WHAT IS BEING ASKED>
Give back an exact copy of the lines in the records below, from the line that has "[00:00:08.53 to 00:00:09.60]" through the line that has "(14.93 s to 15.53 s)", and nothing besides.

^^^^

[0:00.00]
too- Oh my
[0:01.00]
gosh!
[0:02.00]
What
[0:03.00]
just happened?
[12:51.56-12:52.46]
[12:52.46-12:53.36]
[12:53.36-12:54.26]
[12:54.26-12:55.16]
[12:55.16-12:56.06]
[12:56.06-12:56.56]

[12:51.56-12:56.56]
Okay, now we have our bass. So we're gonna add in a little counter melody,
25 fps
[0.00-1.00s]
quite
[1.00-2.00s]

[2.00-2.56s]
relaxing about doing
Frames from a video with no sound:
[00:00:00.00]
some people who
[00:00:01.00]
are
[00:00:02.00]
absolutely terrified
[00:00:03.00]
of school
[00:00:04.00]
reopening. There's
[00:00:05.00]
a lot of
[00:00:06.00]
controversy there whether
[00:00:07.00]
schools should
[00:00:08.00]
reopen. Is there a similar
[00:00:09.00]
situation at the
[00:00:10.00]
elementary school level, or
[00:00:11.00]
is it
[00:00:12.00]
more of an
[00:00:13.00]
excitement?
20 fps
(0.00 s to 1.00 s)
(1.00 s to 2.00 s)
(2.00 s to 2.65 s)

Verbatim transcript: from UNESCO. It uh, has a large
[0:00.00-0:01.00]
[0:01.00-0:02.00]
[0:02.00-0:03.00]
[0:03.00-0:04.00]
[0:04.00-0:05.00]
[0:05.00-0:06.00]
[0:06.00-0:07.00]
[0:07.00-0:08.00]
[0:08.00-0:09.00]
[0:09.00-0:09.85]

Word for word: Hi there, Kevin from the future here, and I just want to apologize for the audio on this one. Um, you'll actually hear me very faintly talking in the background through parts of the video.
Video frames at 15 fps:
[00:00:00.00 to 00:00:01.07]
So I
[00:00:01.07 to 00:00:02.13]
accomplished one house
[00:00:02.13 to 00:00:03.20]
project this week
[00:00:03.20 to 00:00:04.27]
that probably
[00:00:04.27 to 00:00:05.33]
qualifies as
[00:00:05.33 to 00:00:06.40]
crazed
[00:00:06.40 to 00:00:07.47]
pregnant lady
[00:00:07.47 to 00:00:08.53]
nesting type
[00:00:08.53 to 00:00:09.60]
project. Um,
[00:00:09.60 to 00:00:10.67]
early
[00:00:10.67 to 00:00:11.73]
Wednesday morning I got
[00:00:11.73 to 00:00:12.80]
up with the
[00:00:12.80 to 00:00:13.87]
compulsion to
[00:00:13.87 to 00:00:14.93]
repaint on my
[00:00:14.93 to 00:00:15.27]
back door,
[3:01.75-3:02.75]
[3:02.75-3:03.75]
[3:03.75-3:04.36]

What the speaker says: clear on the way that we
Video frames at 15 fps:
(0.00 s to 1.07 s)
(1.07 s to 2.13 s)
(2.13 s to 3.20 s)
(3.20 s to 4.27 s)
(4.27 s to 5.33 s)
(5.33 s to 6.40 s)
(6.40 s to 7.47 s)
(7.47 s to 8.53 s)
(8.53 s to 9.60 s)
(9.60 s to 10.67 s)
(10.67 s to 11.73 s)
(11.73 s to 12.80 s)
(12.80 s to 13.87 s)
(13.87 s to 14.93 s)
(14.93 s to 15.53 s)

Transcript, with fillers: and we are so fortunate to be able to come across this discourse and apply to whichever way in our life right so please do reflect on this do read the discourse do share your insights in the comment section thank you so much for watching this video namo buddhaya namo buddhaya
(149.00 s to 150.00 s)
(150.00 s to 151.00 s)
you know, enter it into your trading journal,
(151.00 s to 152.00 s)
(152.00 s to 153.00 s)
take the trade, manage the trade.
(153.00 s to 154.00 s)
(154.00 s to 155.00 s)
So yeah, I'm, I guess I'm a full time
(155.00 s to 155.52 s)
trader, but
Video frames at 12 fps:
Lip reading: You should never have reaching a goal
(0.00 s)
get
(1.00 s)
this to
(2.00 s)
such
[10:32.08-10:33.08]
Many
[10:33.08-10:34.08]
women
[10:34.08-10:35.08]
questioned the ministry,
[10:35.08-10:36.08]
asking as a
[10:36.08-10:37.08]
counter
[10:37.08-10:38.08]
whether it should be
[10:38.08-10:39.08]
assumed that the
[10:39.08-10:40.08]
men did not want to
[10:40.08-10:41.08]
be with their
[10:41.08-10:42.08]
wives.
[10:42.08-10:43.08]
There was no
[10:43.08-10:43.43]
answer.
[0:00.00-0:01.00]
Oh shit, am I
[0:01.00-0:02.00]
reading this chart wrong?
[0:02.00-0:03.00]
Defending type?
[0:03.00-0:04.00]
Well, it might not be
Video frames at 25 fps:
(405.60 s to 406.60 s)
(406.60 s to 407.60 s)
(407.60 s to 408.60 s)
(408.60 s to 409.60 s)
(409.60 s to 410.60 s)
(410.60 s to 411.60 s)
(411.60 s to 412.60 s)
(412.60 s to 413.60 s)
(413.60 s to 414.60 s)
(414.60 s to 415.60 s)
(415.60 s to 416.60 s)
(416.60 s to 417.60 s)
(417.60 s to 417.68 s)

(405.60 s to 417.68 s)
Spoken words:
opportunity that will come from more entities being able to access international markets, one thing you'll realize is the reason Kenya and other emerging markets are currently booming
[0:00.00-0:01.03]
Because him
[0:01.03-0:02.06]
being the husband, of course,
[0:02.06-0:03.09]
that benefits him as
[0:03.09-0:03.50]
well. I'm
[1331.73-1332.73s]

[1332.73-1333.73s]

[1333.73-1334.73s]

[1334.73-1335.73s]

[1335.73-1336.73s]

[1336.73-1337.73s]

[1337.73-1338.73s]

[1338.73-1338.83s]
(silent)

^^^^

ANSWER TO THIS TASK>
[00:00:08.53 to 00:00:09.60]
project. Um,
[00:00:09.60 to 00:00:10.67]
early
[00:00:10.67 to 00:00:11.73]
Wednesday morning I got
[00:00:11.73 to 00:00:12.80]
up with the
[00:00:12.80 to 00:00:13.87]
compulsion to
[00:00:13.87 to 00:00:14.93]
repaint on my
[00:00:14.93 to 00:00:15.27]
back door,
[3:01.75-3:02.75]
[3:02.75-3:03.75]
[3:03.75-3:04.36]

What the speaker says: clear on the way that we
Video frames at 15 fps:
(0.00 s to 1.07 s)
(1.07 s to 2.13 s)
(2.13 s to 3.20 s)
(3.20 s to 4.27 s)
(4.27 s to 5.33 s)
(5.33 s to 6.40 s)
(6.40 s to 7.47 s)
(7.47 s to 8.53 s)
(8.53 s to 9.60 s)
(9.60 s to 10.67 s)
(10.67 s to 11.73 s)
(11.73 s to 12.80 s)
(12.80 s to 13.87 s)
(13.87 s to 14.93 s)
(14.93 s to 15.53 s)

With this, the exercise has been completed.